Meskipun kebun sawit rakyat yang di-replanting belum mencapai 100 persen dari target, menurutnya, pelaksanaan PSR sudah berjalan baik sejak diusulkan pertama kali tahun 2018.
“Di lapangan pasti banyak kendala yang perlu diantisipasi, salah satunya adalah soal legalitas lahan. Kami tidak cukup biaya untuk melakukan verifikasi soal legalitas lahan ini,” bebernya.
Dia menambahkan, persoalan pemeriksaan oleh aparat penegak hukum atau APH juga membuat kegiatan replanting menjadi terkendala karena waktu yang tersita sangat panjang. “Meskipun demikian, kami selalu berusaha untuk mempercepat segala hal jika ada warga yang ingin mempercepat replanting,” tukasnya.
Dosen Universitas Syiah Kuala, Azhar Mahmud, mengaku sudah lama meminta kepada pemerintah untuk mempermudah proses administrasi dan birokrasi PSR. “Saat ini sudah lebih dari 50% birokasi replanting dipangkas. Kita ingin prosesnya sederhana,” katanya.
Selain replanting, menurutnya, penting untuk diserap secara maksimal oleh petani kelapa sawit adalah dana sarana dan prasarana (sarpras). Sebab, anggaran sarpras kelapa sawit dari BPDPKS sangat besar. “Sayang kalau tidak diserap,” ujarnya.

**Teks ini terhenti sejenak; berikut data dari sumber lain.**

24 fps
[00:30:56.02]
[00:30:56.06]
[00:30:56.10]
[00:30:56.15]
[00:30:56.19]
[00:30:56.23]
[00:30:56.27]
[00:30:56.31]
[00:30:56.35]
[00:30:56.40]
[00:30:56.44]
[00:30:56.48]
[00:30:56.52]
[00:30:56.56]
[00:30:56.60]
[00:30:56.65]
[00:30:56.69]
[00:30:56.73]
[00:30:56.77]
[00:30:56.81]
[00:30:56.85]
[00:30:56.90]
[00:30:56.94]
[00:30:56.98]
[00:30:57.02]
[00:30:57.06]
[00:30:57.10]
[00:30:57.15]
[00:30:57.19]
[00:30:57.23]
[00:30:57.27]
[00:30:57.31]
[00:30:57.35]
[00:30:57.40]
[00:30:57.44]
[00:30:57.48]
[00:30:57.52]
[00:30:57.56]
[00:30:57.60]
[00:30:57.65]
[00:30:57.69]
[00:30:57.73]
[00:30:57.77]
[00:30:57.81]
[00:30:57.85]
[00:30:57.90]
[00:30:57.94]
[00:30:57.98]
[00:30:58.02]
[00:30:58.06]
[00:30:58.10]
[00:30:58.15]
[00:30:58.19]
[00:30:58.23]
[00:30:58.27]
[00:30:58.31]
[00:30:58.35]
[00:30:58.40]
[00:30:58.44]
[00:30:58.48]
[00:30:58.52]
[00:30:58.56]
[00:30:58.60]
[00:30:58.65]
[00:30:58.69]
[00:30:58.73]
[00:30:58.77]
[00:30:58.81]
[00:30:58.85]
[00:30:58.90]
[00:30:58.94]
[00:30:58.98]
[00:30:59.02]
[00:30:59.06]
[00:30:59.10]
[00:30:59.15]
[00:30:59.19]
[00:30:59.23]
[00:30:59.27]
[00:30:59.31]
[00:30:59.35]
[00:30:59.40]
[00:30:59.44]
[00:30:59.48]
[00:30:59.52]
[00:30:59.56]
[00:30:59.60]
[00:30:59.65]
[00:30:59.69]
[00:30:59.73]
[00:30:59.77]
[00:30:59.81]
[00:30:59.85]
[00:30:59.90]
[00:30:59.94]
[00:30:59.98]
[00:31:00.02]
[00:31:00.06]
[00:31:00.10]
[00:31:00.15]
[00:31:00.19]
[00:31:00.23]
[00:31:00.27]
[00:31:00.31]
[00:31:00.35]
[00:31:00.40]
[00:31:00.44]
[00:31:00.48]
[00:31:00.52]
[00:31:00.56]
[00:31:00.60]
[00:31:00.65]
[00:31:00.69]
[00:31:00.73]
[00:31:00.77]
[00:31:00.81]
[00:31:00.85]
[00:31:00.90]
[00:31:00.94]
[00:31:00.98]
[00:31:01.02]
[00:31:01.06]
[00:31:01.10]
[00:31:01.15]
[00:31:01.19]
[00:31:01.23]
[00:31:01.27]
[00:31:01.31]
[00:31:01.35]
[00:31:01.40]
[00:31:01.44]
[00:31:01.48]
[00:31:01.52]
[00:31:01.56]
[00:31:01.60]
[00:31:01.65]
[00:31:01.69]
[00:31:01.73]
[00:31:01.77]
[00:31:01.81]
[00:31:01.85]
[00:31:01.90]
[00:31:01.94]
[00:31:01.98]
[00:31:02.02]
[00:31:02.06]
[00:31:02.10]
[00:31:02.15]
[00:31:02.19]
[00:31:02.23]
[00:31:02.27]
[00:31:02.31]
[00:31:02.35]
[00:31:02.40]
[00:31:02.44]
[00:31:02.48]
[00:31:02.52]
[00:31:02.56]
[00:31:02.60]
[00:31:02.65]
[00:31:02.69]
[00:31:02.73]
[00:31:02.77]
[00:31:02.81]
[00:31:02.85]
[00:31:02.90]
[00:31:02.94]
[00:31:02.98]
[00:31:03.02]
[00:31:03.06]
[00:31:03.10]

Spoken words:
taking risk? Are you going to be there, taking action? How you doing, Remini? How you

Ketua Divisi UKMK BPDPKS, Helmi Muhansyah, menjelaskan bahwa BPDPKS menjalankan peran strategis terkait PSR, pembangunan sarpras perkebunan, pengembangan sumber daya manusia, penelitian dan pengembangan, promosi, pemenuhan kebutuhan pangan, hilirisasi industri perkebunan kelapa sawit, hingga penyediaan dan pemanfaatan bahan bakar nabati.
Tujuannya adalah untuk meningkatkan kinerja sektor sawit Indonesia, penciptaan pasar domestik, serta menyerap kelebihan CPO di pasar dalam rangka stabilisasi harga dan meningkatkan kesejahteraan petani.
Saat ini, dari total 16,38 juta hektare luasan kebun kelapa sawit nasional, 42% diantaranya atau 6,94 juta hektare adalah kebun milik rakyat. Kebun sawit menjadi sumber penghasilan bagi total 2,6 juta pekebun rakyat.
Ketua Umum Asosiasi Petani Kelapa Sawit Perusahaan Inti Rakyat (Aspek PIR), Setiyono, yang tampil secara virtual, menambahkan, perluasan perkebunan kelapa sawit di Indonesia tergolong sangat cepat. “Selama 17 tahun terakhir, Indonesia adalah negara penghasil kelapa sawit terbesar dunia,” sebutnya.
Dia juga menyebutkan bahwa aktivitas manusia saat ini tidak bisa terlepas dari kelapa sawit. “Mulai dari bangun tidur sampai tidur kembali, semua bersentuhan dengan produk sawit seperti sabun mandi, pasta gigi, kosmetik, minyak goreng, dan pangan lainnya. Bahkan obat-obatan juga mengandung kelapa sawit,” pungkasnya.